Cape Town - The Cape Peninsula University of Technology (CPUT) believes missions like SumbandilaSat are the foundation of future space ambitions of the country.
CPUT also said that they respect the work conducted and how it has benefited missions like nanosatellite missions of ZA-Cube 1 and 2, the one that CPUT is involved in.
This comes after the South African National Space Agency (SANSA) announced the ending of the life of the satellite known as SumbandilaSat in Venda.
The satellite was launched in 2009 and took a total of 1 128 high-resolution, usable images. SumbandilaSat was launched right at the start of the 24th solar cycle when the sun became more active and therefore was exposed to ever-increasing levels of adverse space radiation.
The SumbandilaSat mission not only re-established South Africa as a space-faring nation with an in-orbit small technology demonstrator, but also fostered human capital development.

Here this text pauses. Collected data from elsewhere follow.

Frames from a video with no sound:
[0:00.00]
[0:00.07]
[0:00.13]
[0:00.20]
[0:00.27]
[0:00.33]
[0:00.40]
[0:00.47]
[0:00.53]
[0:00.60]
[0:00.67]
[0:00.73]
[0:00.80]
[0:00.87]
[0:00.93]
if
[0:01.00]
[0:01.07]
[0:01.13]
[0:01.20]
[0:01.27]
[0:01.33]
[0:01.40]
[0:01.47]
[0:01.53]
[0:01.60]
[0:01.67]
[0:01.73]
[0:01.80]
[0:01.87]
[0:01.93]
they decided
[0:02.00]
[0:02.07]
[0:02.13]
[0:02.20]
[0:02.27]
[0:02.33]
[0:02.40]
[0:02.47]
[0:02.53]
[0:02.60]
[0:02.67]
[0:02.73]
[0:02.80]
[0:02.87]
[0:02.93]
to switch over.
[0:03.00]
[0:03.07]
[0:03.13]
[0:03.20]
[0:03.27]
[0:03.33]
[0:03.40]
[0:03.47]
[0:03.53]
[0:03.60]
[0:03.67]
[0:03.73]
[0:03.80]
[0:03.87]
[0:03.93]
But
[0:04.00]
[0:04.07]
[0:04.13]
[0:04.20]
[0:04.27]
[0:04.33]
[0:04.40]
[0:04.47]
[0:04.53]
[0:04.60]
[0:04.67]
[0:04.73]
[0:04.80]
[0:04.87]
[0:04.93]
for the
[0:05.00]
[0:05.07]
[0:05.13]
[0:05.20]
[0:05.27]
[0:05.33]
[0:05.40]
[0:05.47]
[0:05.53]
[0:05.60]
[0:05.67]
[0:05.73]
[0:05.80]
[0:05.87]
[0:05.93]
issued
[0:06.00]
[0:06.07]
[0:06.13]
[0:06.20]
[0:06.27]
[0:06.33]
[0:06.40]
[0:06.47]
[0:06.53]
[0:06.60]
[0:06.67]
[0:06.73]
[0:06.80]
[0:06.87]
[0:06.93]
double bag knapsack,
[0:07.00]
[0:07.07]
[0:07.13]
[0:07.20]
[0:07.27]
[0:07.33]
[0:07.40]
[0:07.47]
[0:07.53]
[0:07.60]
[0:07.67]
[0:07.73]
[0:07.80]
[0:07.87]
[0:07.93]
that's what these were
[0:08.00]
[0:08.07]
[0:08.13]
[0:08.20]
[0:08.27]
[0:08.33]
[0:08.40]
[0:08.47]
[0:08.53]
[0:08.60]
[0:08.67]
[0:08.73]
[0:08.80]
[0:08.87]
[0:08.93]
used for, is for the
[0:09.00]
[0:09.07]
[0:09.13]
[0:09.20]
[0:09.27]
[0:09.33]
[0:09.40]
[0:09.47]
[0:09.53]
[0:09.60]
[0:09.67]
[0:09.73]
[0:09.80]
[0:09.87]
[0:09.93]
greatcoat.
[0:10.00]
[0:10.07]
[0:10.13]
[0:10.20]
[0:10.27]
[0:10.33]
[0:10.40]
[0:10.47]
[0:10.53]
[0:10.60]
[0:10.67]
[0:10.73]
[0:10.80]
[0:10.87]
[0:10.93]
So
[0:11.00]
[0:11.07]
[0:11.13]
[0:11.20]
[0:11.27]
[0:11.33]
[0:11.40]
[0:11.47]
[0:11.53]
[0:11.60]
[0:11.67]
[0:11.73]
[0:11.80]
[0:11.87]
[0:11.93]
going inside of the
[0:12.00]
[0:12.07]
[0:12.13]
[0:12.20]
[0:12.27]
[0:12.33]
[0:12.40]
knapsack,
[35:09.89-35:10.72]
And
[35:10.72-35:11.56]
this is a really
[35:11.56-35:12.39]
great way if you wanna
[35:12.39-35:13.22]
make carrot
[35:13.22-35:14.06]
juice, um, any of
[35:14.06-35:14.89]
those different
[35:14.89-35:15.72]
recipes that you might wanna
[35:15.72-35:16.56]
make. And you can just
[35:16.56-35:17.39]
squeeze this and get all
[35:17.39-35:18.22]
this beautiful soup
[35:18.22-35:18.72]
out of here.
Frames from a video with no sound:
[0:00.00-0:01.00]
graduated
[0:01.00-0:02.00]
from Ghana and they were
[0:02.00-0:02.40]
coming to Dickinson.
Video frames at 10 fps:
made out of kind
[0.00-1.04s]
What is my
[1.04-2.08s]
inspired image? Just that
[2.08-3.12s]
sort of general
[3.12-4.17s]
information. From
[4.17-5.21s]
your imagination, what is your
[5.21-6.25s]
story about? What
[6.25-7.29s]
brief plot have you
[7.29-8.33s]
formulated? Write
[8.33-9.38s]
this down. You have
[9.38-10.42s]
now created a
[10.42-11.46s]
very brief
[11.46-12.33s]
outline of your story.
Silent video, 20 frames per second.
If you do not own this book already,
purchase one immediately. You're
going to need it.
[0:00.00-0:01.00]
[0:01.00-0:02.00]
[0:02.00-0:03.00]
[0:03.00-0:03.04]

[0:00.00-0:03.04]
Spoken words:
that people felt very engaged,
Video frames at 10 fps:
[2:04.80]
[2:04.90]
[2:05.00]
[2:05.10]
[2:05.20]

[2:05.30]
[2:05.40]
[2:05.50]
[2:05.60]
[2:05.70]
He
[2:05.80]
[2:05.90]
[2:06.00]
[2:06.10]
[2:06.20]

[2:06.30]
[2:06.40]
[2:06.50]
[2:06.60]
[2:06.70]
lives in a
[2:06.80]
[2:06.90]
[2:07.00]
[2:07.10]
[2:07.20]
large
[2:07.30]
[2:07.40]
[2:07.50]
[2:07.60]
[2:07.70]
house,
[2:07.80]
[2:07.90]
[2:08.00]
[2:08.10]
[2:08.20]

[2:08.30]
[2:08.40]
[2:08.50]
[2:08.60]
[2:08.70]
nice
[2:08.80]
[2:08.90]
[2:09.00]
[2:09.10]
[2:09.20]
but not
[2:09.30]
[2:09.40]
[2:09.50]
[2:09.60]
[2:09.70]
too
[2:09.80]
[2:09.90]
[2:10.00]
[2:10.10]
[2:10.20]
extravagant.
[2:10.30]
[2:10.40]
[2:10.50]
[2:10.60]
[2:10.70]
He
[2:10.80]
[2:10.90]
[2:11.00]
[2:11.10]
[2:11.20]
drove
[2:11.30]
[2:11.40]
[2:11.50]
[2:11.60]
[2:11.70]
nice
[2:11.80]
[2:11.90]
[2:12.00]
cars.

CPUT also said that the future of the space programme and future satellites would be determined by stakeholders such as the Department of Science and Technology and industry partners from the South African National Space Agency, South African Agency for Science and Technology and the Council for Scientific and Industrial Research.
CPUT spokesperson Lauren Kansley said ‘’decommissioning missions does not mean that no monitoring of these valuable resources will not be taking place. Rather it means that we can harness new technology and do these observations in an even better way. Monitoring SA’s ocean resources is a major focus of the nanosats being built at CPUT.’’
She added that CPUT institution offers satellite programme under the CPUT French South African Institute of Technology (F’SATI), a leader in the space technology field after its second nano-satellite, ZACube-2, was successfully launched into space and transmits information to the CPUT ground station.
‘’The CPUT Satellite Programme has already produced well over 60 postgraduate students to support the space industry and through its vibrant innovation hub, The Africa Space Innovation Centre, CPUT spearheads the commercialisation of nano-satellite technologies.
“These developments take place on the Bellville campus which is equipped with the clean-room, production and development areas, state-of-the-art test equipment and a ground station,’’ she said.
Satellites are subjected to radiation associated with space weather events and are affected by radiation events in several ways, which can lead to early termination of their usefulness.
Chief executive of SANSA, Dr Val Munsami, said that the Sumbandila mission has demonstrated South Africa’s capability in space-engineering and has paved the way for more satellite missions as part of the Space Infrastructure Hub (SIH) currently in development. The SIH will see a suite of different classes of satellites being launched in the coming years, drawing on the heritage created through the Sumbandila mission.
‘’Although we as a nation are saddened to witness the end of this aspirational satellite, this has led to the establishment of the nanosatellite missions of ZACUBE 1 and 2 by CPUT. The satellite constellation will see the addition of a further seven nanosatellites that are in development for support to Operation Phakisa (monitoring of the marine environment and economy),’’ he said.